Agenda item

Leader's Report

Minutes:

The Leader informed Council that the Council was prepared for winter, with new replacement gritters and 42,000 tonnes of salt to keep County Durham’s roads moving.  As in previous years, the Council was supporting the NHS winter wellness messaging and the flu vaccination campaign with staff being offered free vaccination if they came into contact with vulnerable adults and children as part of their jobs.

 

World Mental Health Day took place on 10 October and that Council and partners signed the ‘Time to Change’ pledge at the County Durham Partnership’s annual event held on the same day.  The pledge demonstrated the Council’s commitment to introducing positive changes to how it thought and acted about mental health in the workplace.

 

The Partnership event attracted 200 participants from community groups across the County and featured key speakers who highlighted innovative approaches to supporting people with mental health needs and the importance of promoting mental health awareness.  Delegates received an update on successful projects and were encouraged to share ideas on how to empower communities to become more resilient.  Discussions were also held on themes including children and young people, men’s wellbeing and tackling stigma and discrimination.

 

The Council had also signed the ‘Dying to Work’ pledge with trade union representatives before the Cabinet meeting on 17 October 2018, as part of the TUC campaign for greater employment security for terminally ill workers.  Signatories included representatives from the Regional TUC, GMB, Unison and Unite.

 

The Council had again provided free healthy snacks for children during the half term holiday.  Aimed at tackling holiday hunger and child poverty, the programme ran from all of the Council’s leisure centres with swimming pools.

 

Durham Book festival, which took place in October, attracted several thousand visitors to a wide variety of events, of which the leader had attended a number, and 3,000 people engaged with the Big Read.

 

Planning was underway for next year’s tenth anniversary Lumiere and a sponsorship launch event would take place in November when the Heron installation would be lit up at its permanent location in the River Wear as a third Lumiere legacy piece permanently on display in Durham.

 

As part of the Council’s Inward Investment campaign the Council’s marketing programme, Celebrate Durham, continued with poster and digital display campaigns featuring Lumiere, including at Newcastle International Airport and along the East Coast Main Line at King’s Cross, Leeds, York and Edinburgh Waverley stations.

 

The Leader referred to the Armistice centenary which took place in a few days’ time and marked 100 years since the First World War Armistice on 11 November 1918.  A number of events were taking place.
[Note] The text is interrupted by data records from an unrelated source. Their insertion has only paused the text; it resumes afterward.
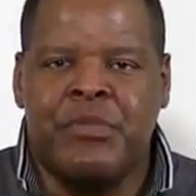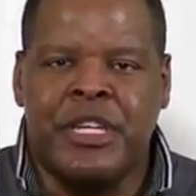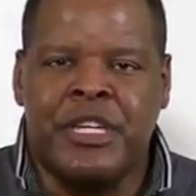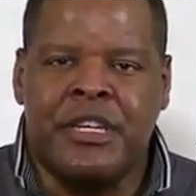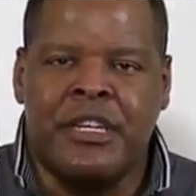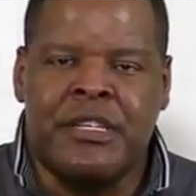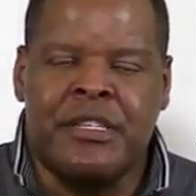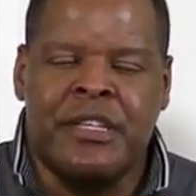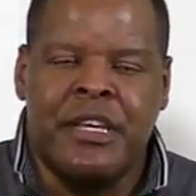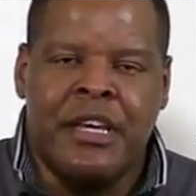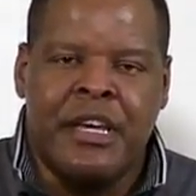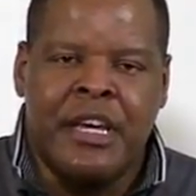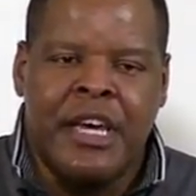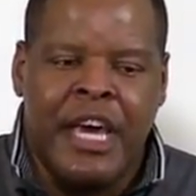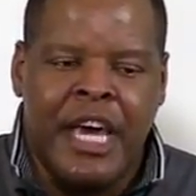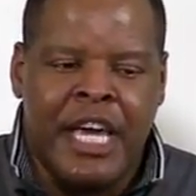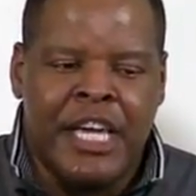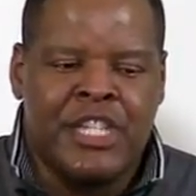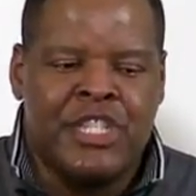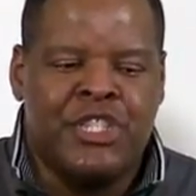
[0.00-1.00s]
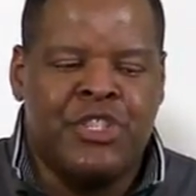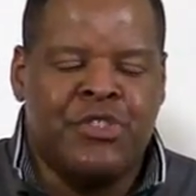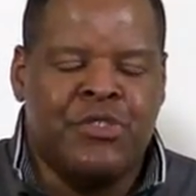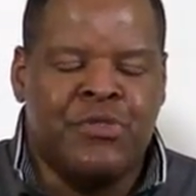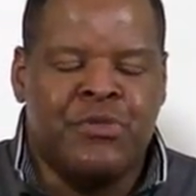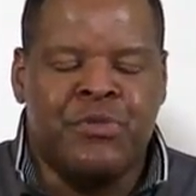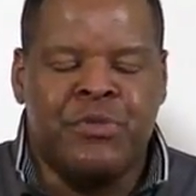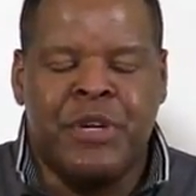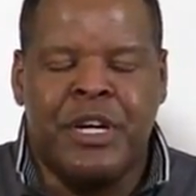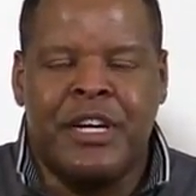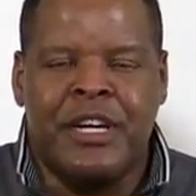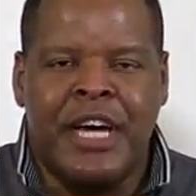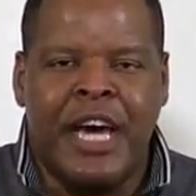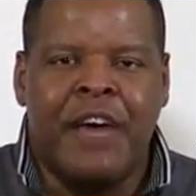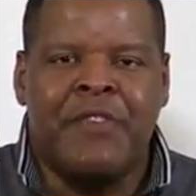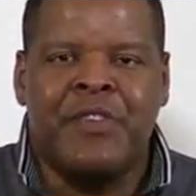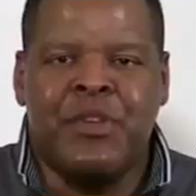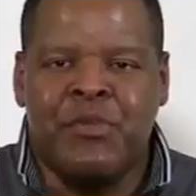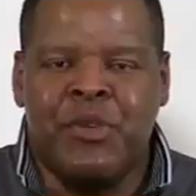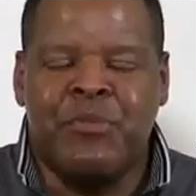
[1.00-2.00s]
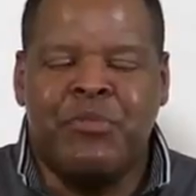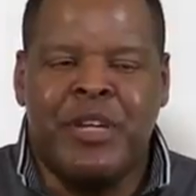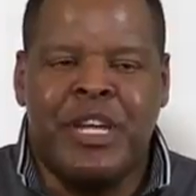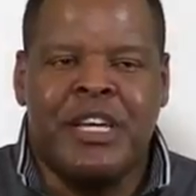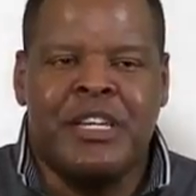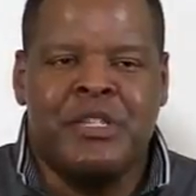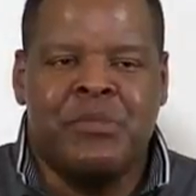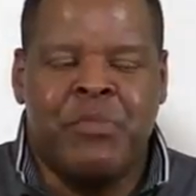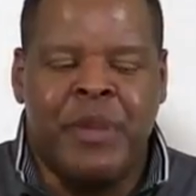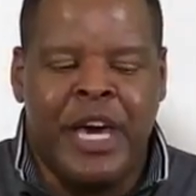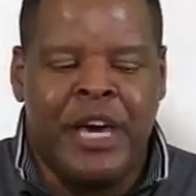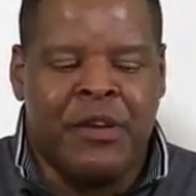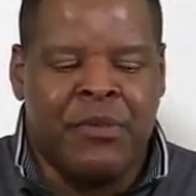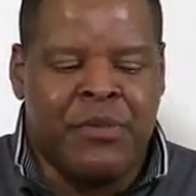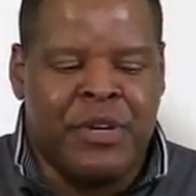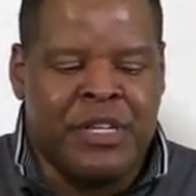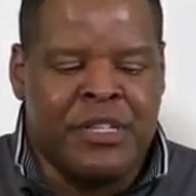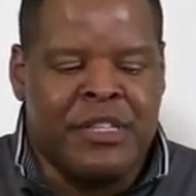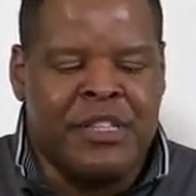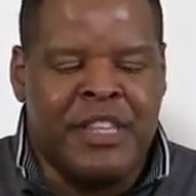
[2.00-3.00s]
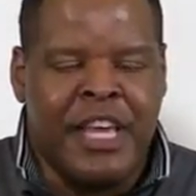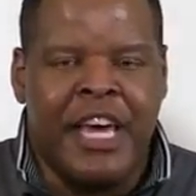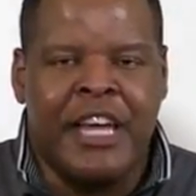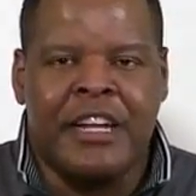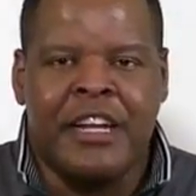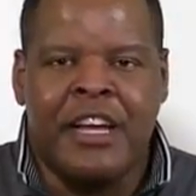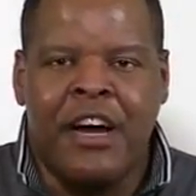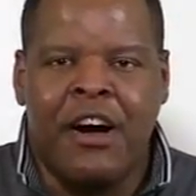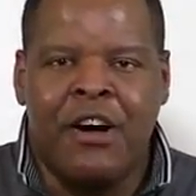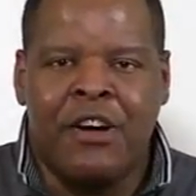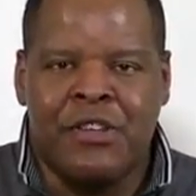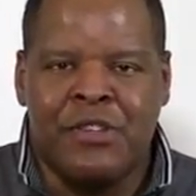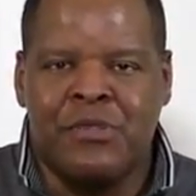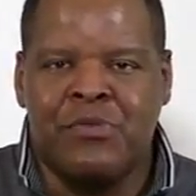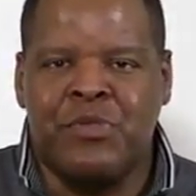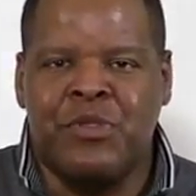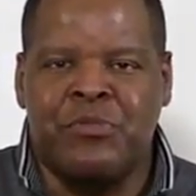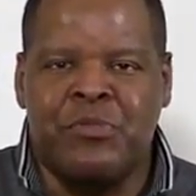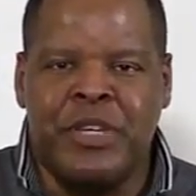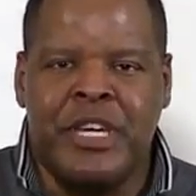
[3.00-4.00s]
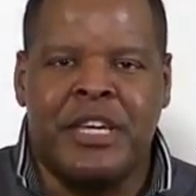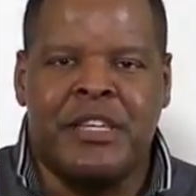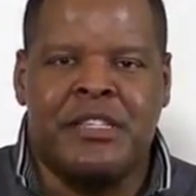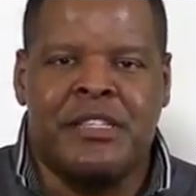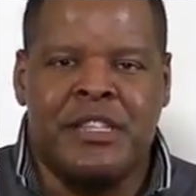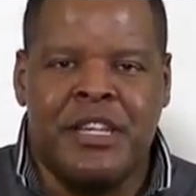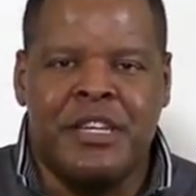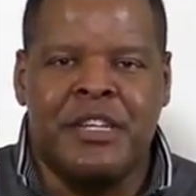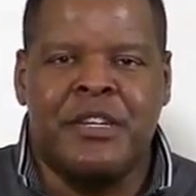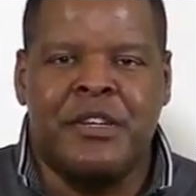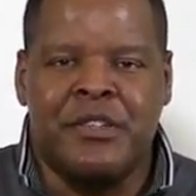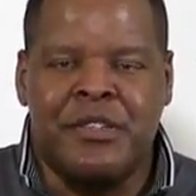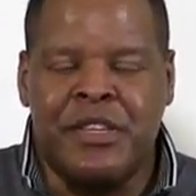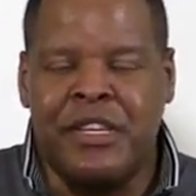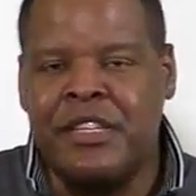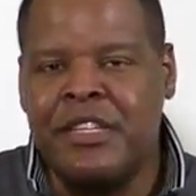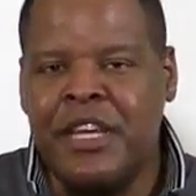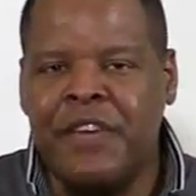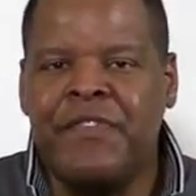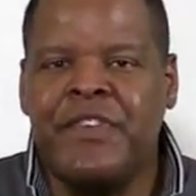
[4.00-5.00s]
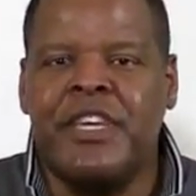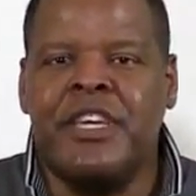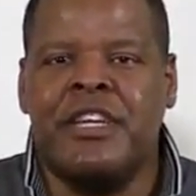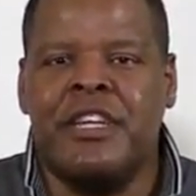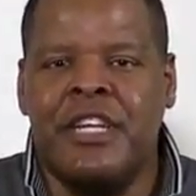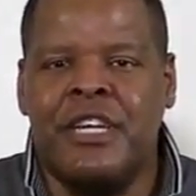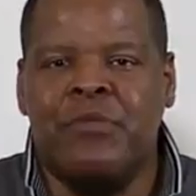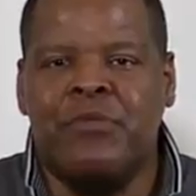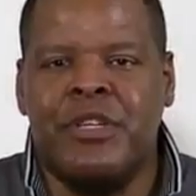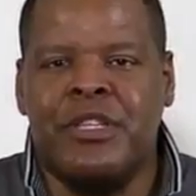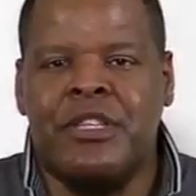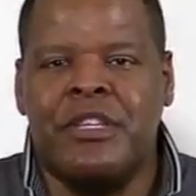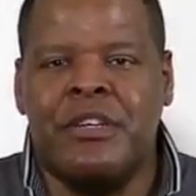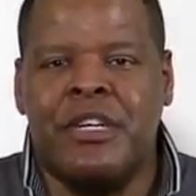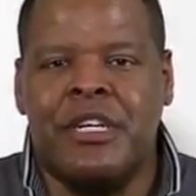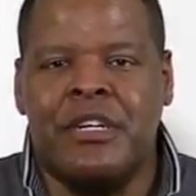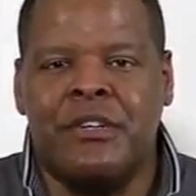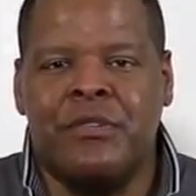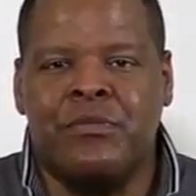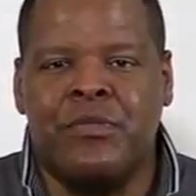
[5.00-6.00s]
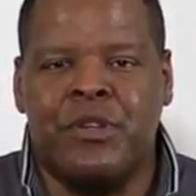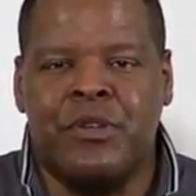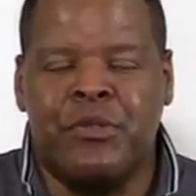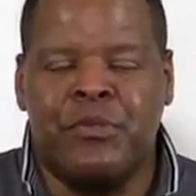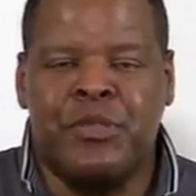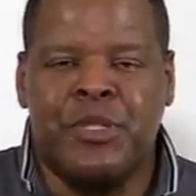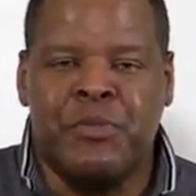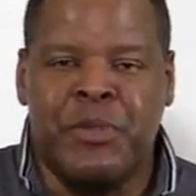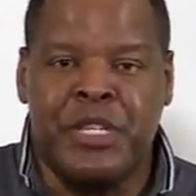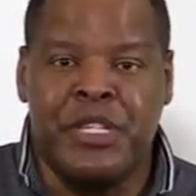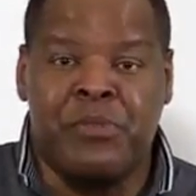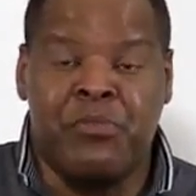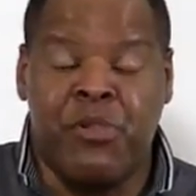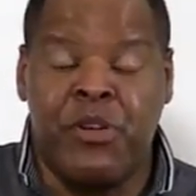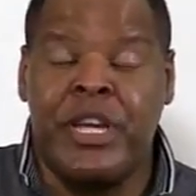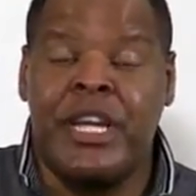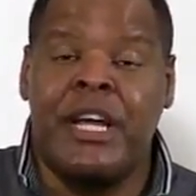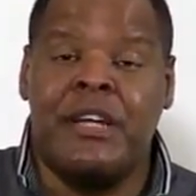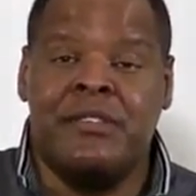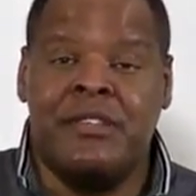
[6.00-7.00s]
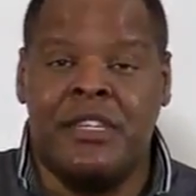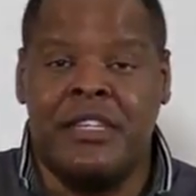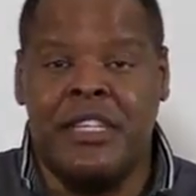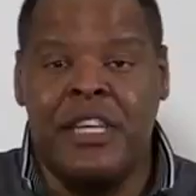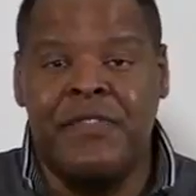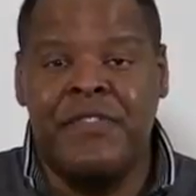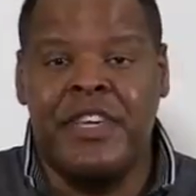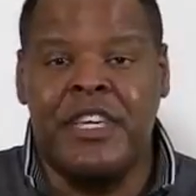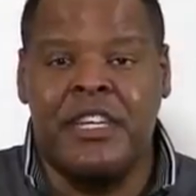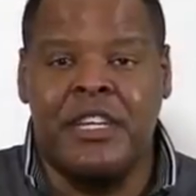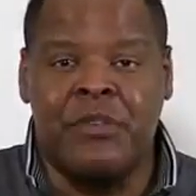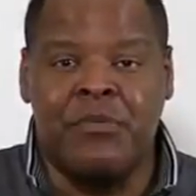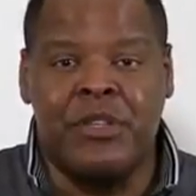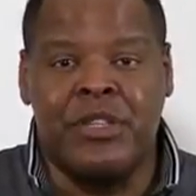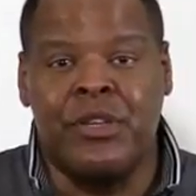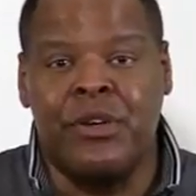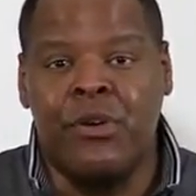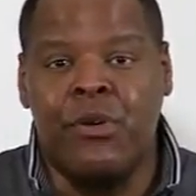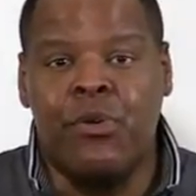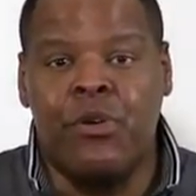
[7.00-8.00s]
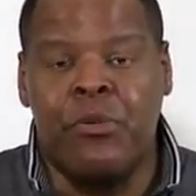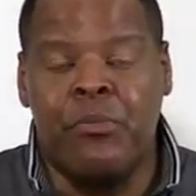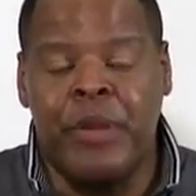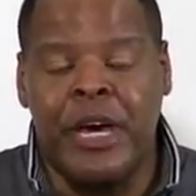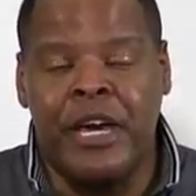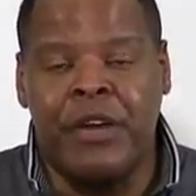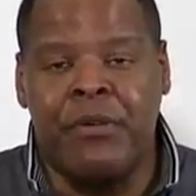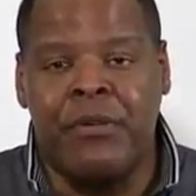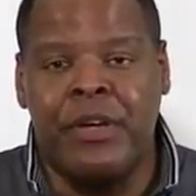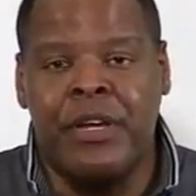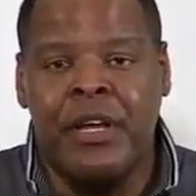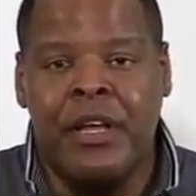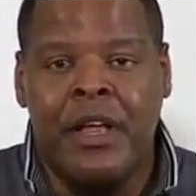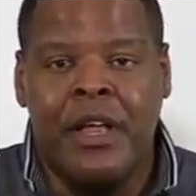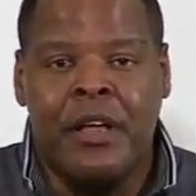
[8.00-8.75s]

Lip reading: because as you have to replace batteries, that cost will be extended significantly will be spread out significantly with the core battery,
The Council was working with the Northern Echo to produce a commemorative edition to be published on Sunday 11 November.  ‘Hope’, a sound and light installation, would be in Millennium Place, Durham to coincide with the centenary from 9 to 15 November.  Alongside ‘Hope’ a special performance of the Durham Hymns would take place in the Cathedral on Sunday 11 November.

 

The musical play, ‘The Muddy Choir’ would be performed at the Gala Theatre on 1 November while the BBC were shortly to undertake some filming in Witton park to feature the story of the Fighting Bradfords in one of their centenary pieces.

 

In addition a host of community commemorations were taking place across County Durham.  An information section had been set up on the Council’s website and would be live from 1 November.

 

Referring to funding, a Cambridge University study had named County Durham among the worst areas in the country affected by austerity.  According to the findings of this independent study the county had seen spending levels slashed by approximately one third between 2010 and 2017.

 

This week’s Chancellor’s Budget had seen some additional resources in some areas, although details in terms of how much would be allocated to County Durham was awaited.  However, claims that austerity was over appeared to be wide of the mark.  Since 2010 the Council had needed to cut its budget by more than £220 million anticipated that reductions in the revenue support grant would continue in the forthcoming 2019/20 financial year.  Thereafter the situation remained uncertain, partly as a consequence of the government’s Fair Funding review which had yet to report and which could seek to redistribute funding to wealthier areas in the south.

 

In face of this uncertainty the Council, alongside all north east councils, was proactively campaigning for genuinely fairer funding on the basis of need.  The Council was also warning about the potential impact of a change in the way Public Health grant was allocated, which could see County Durham as the worst affected local authority in the country, losing almost £20 million, while areas in the south, without anything like the health needs, could gain by almost as much.  The Council had started to lobby to save the public health budget and would ask everyone to join in this.

 

Councillor Gunn, Portfolio Holder for Children and Young People’s Services had written to the governing bodies of all schools and academies in the County to share the Council’s concerns about the financial pressures they were currently facing as a result of the government’s lack of investment, which would not be ended by the purchase of a couple of whiteboards, a suggested use for the very small additional sums given to schools in the Budget.